====== EXTRACTED RECORDS

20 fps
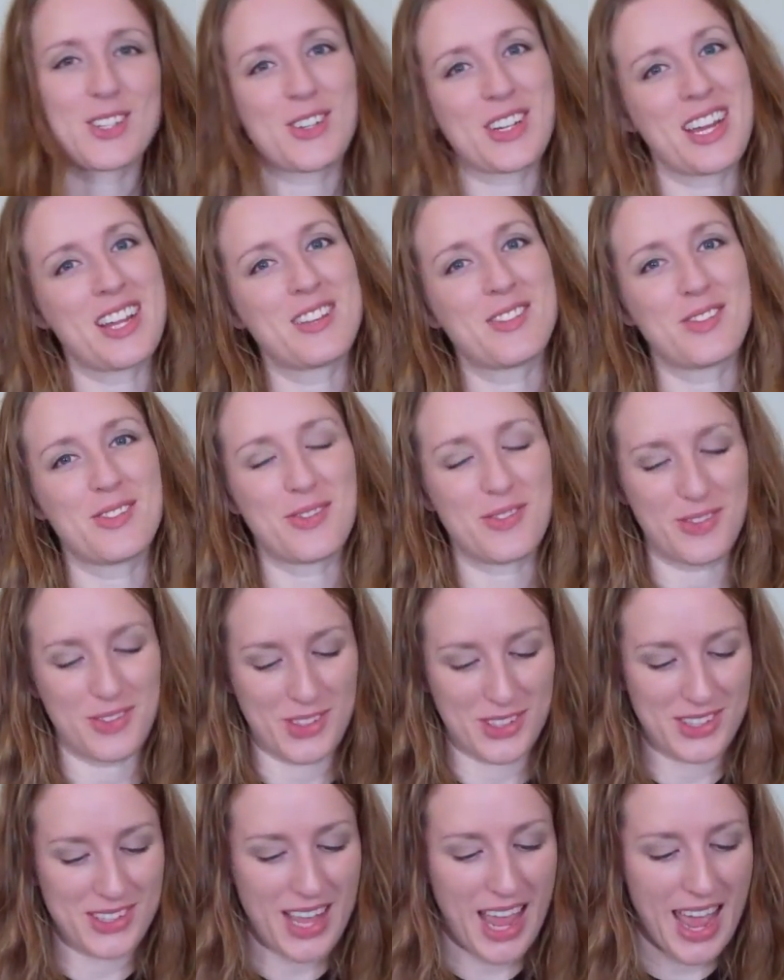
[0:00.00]
these are kind of
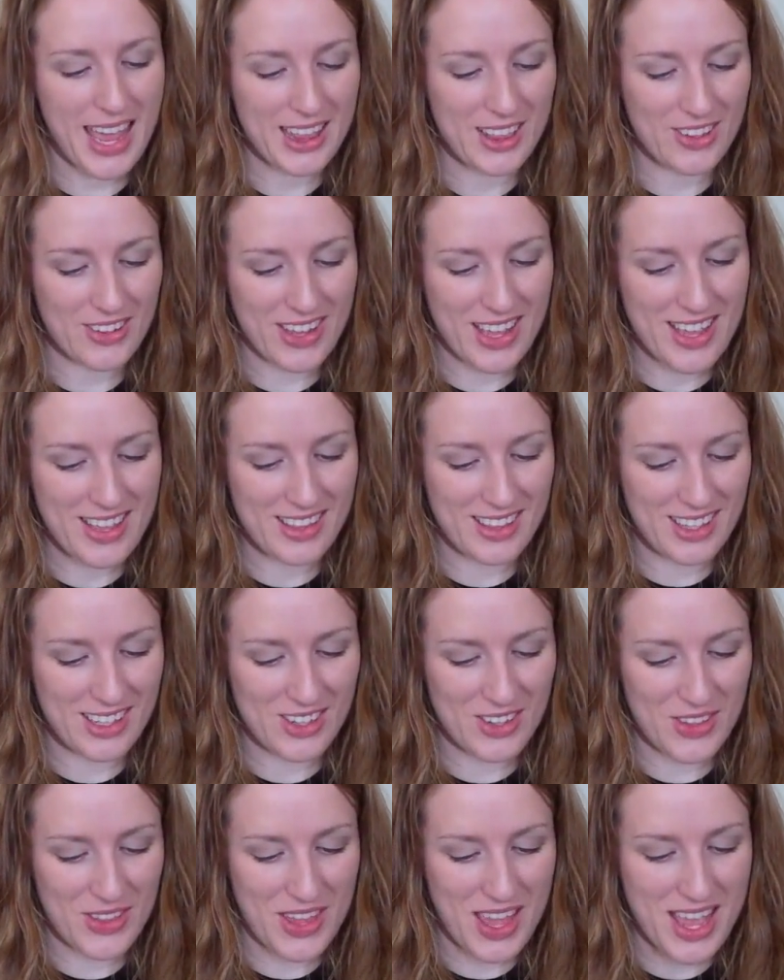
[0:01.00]
sad looking
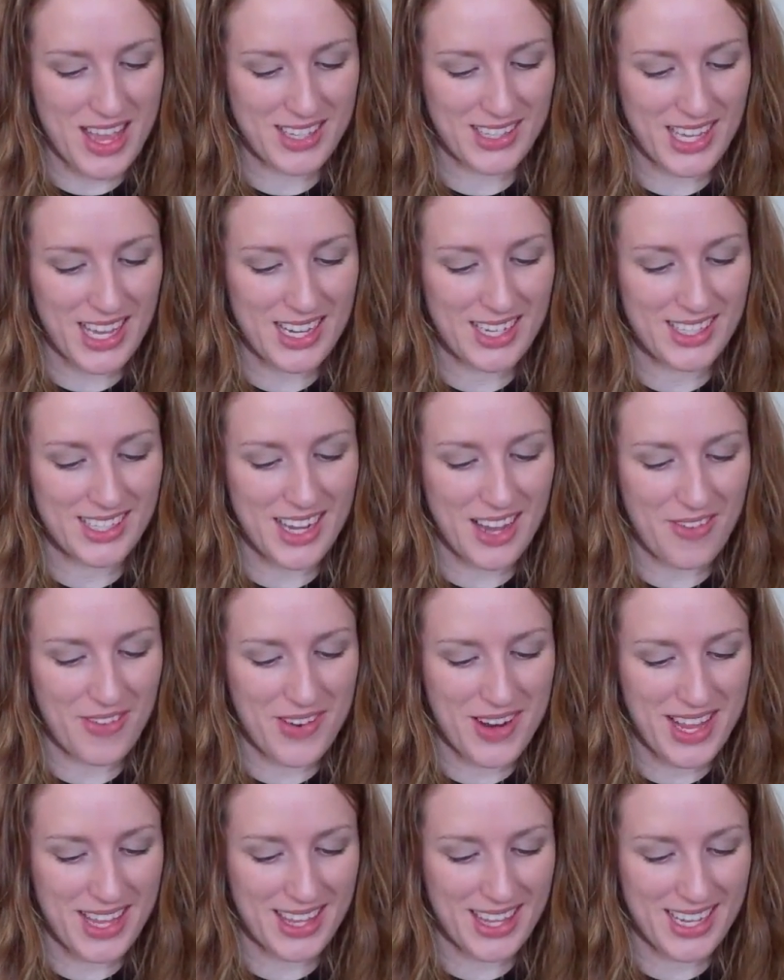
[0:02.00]
little things and
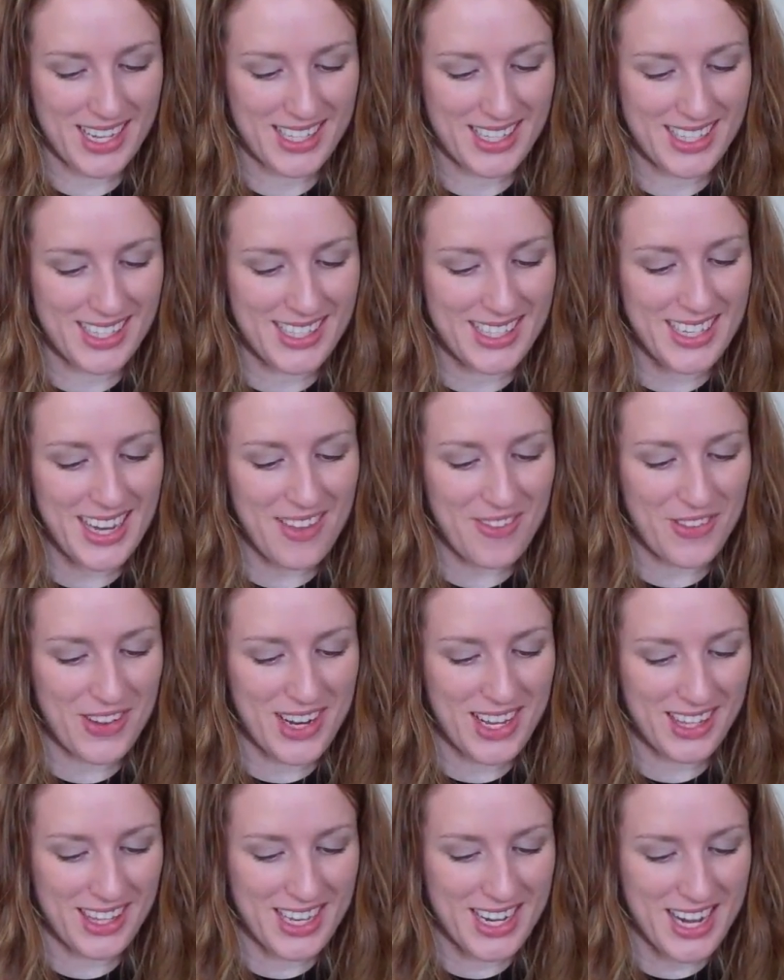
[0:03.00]
definitely
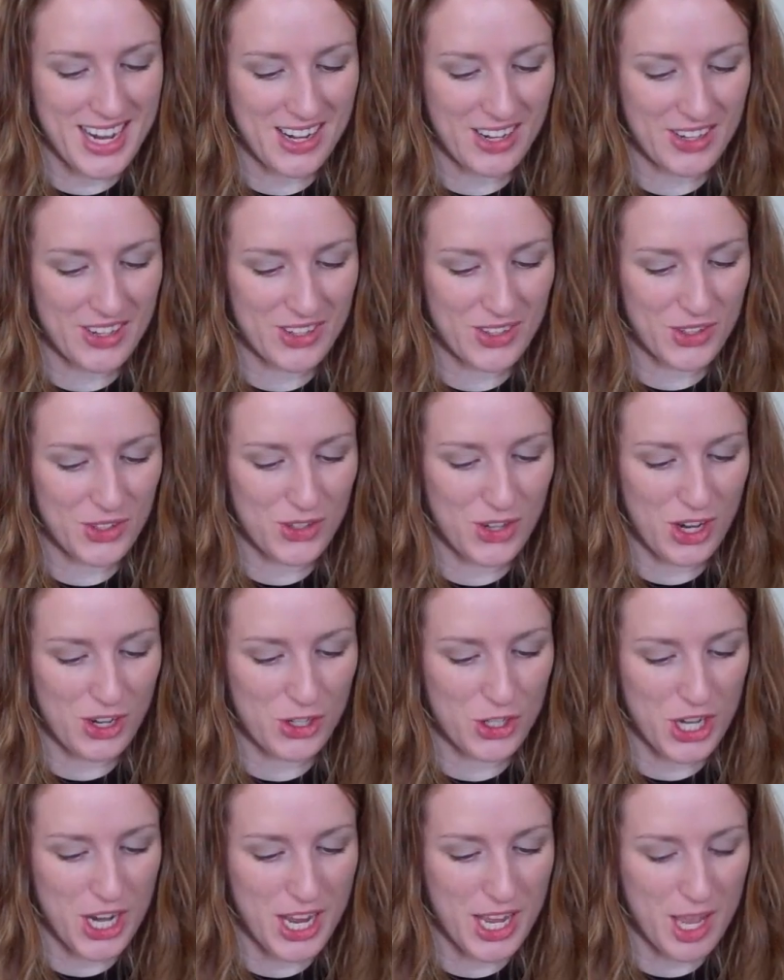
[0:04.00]
need a good
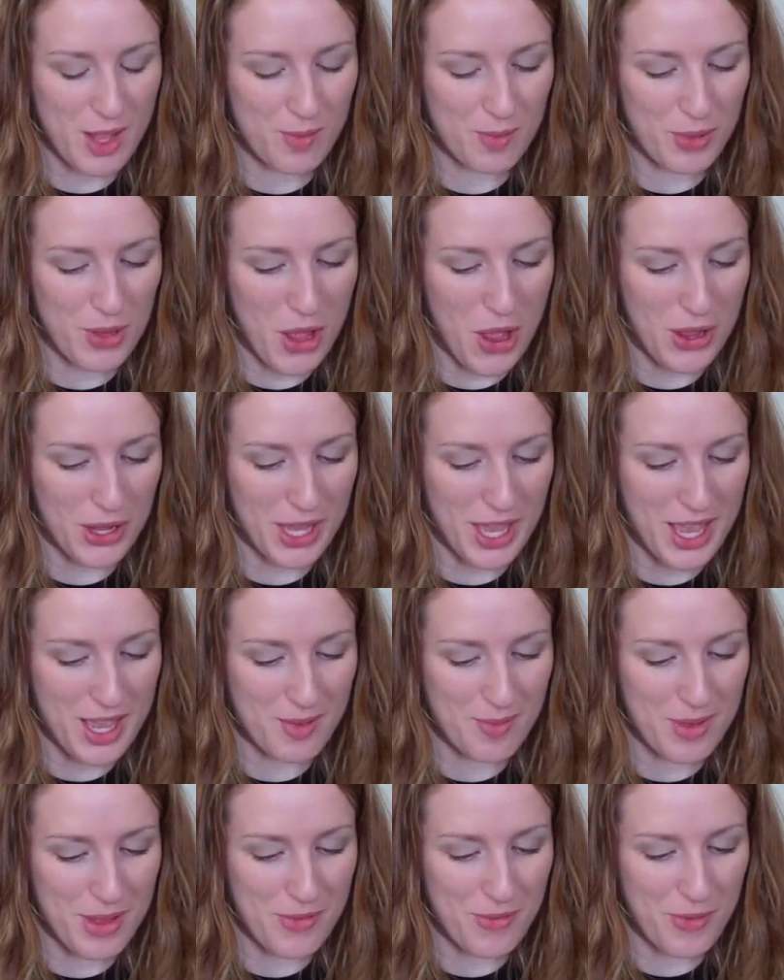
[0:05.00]
starching and
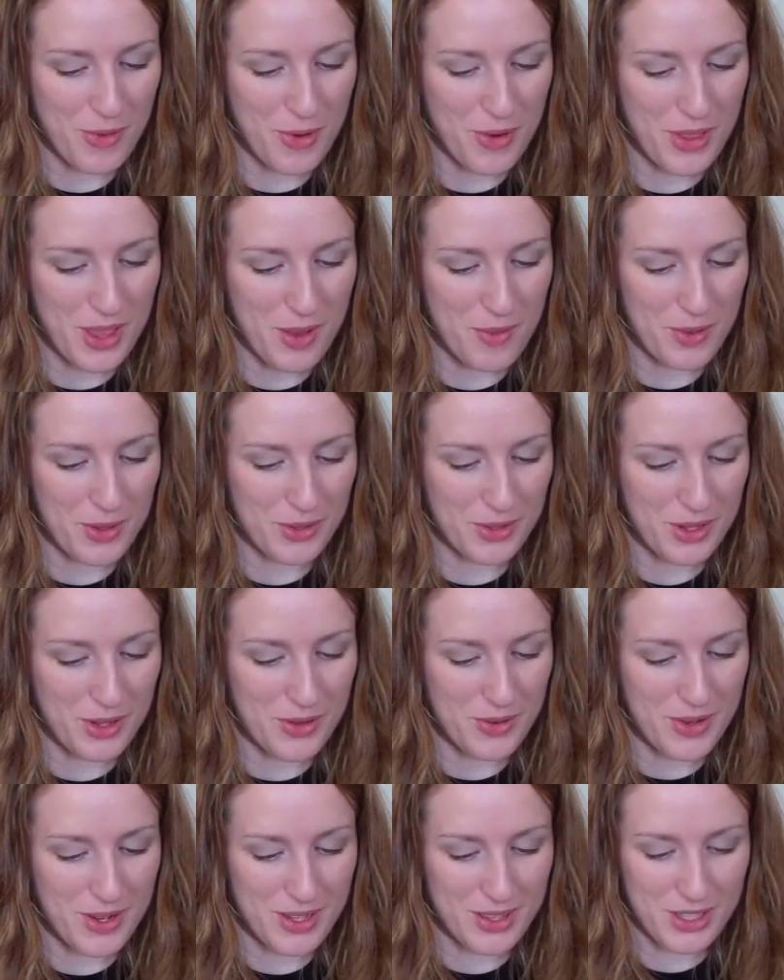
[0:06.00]
blocking before they
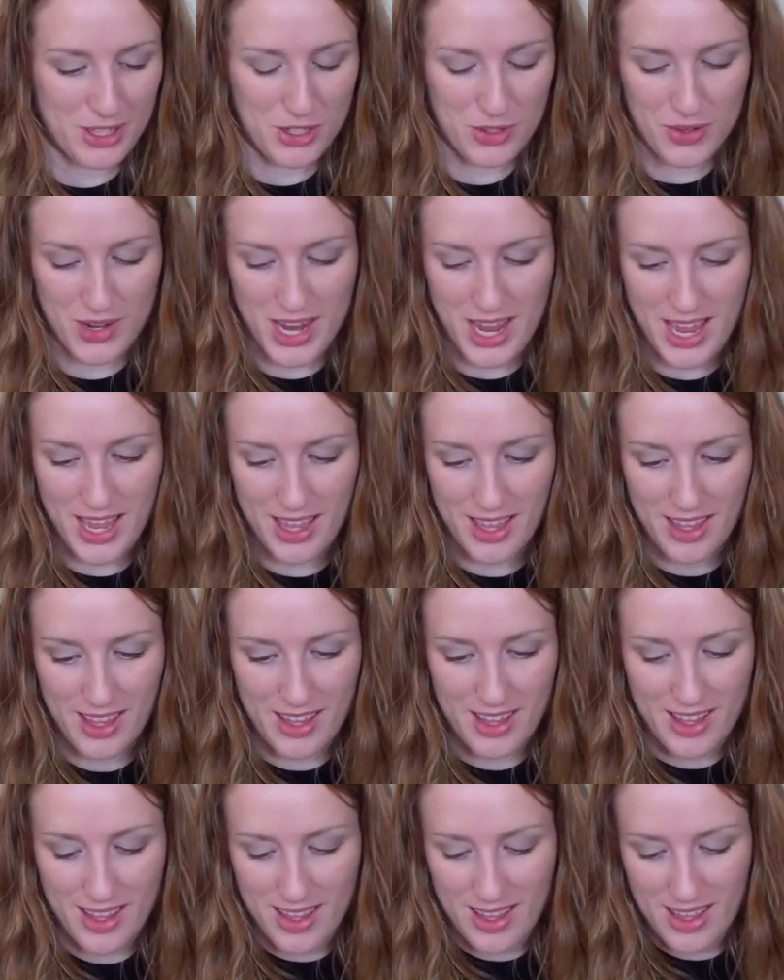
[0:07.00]
will go on the tree.
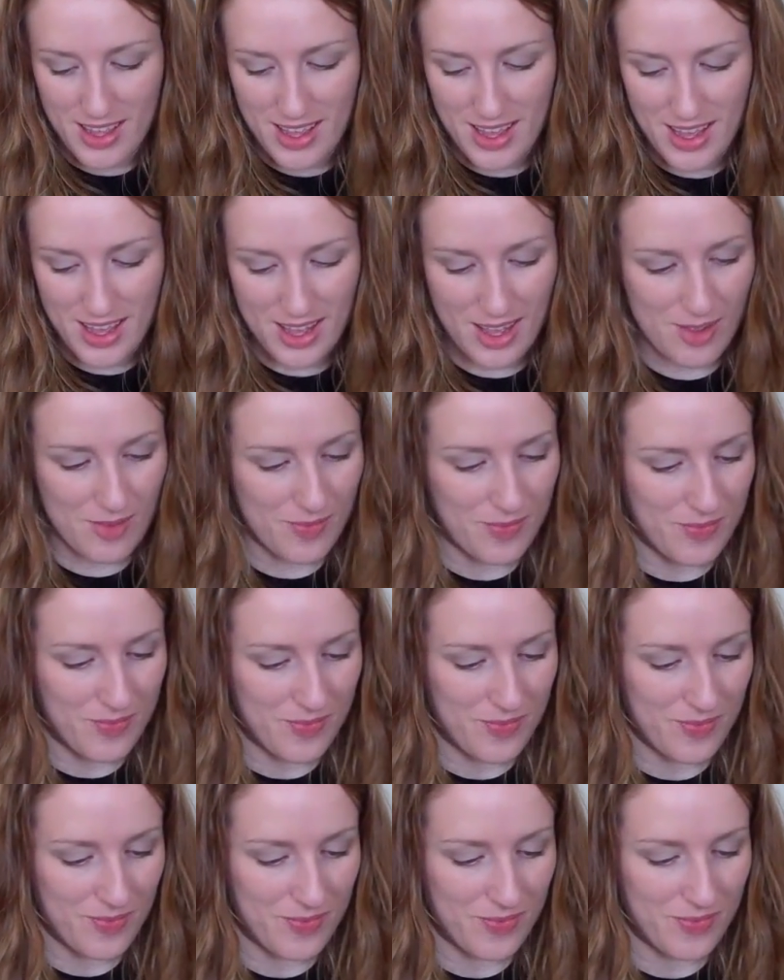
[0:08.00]

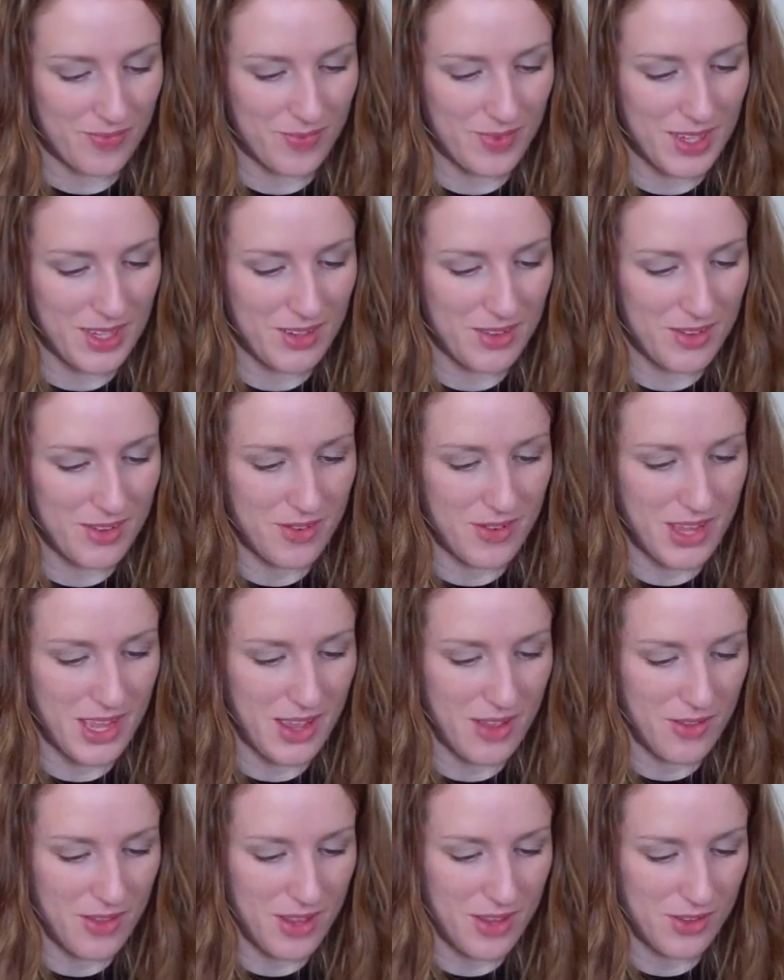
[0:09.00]
I don't
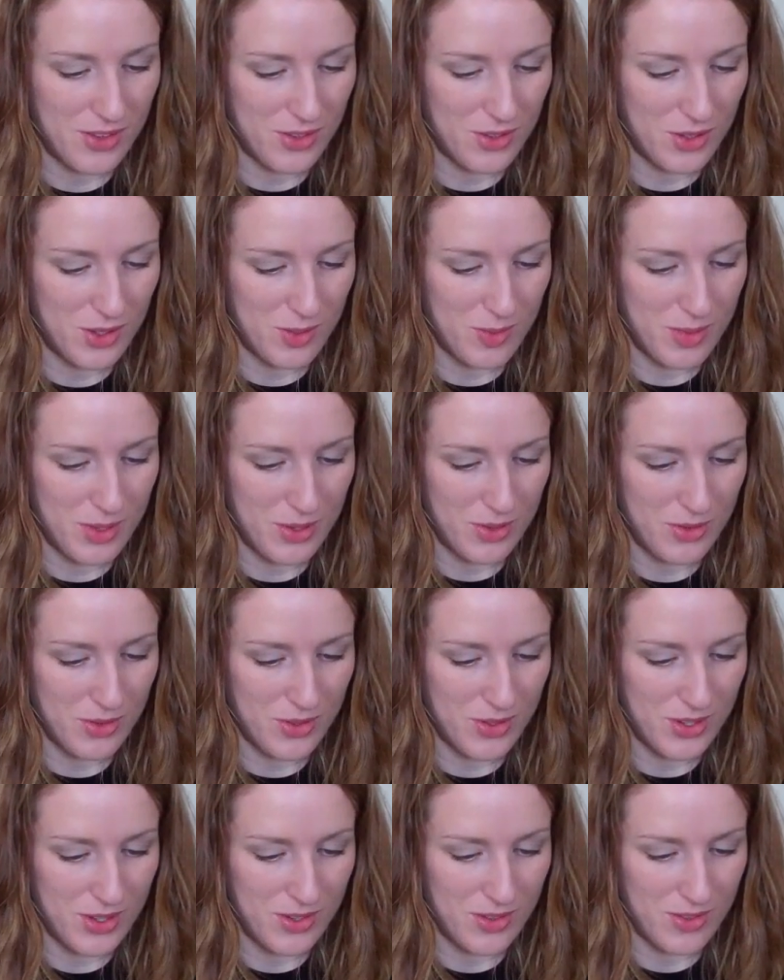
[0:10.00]
know how these are
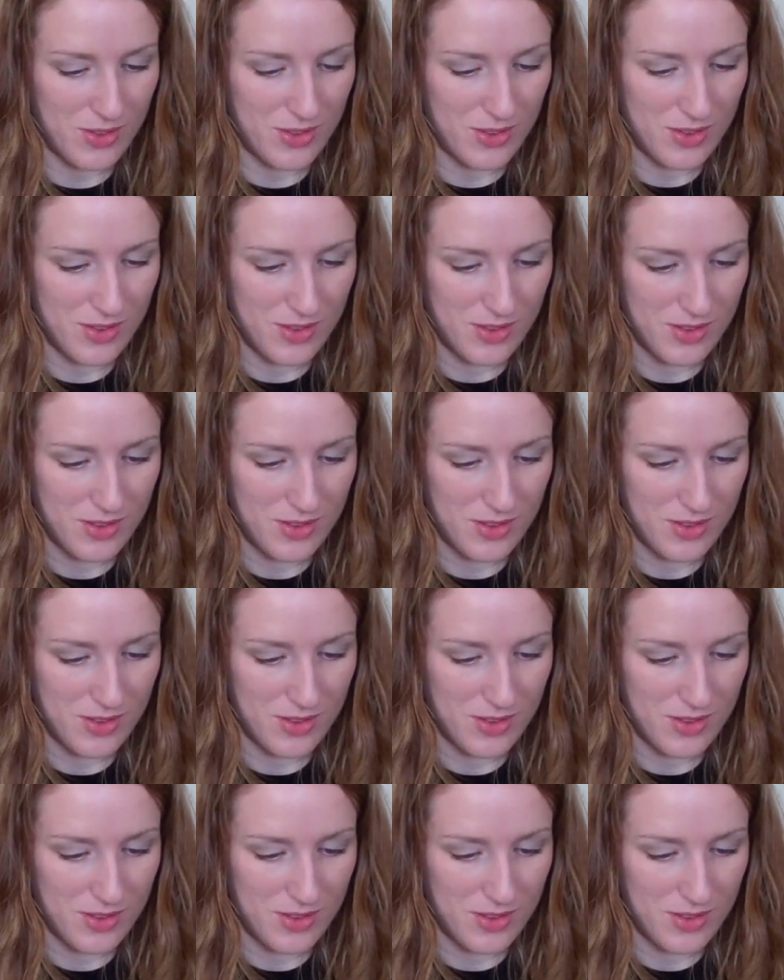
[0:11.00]
supposed to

============

### WHAT YOU HAVE TO DO
Reproduce all entries without any change, and omit the pictures.

### RESULT OF THIS TASK
20 fps
[0:00.00]
these are kind of
[0:01.00]
sad looking
[0:02.00]
little things and
[0:03.00]
definitely
[0:04.00]
need a good
[0:05.00]
starching and
[0:06.00]
blocking before they
[0:07.00]
will go on the tree.
[0:08.00]

[0:09.00]
I don't
[0:10.00]
know how these are
[0:11.00]
supposed to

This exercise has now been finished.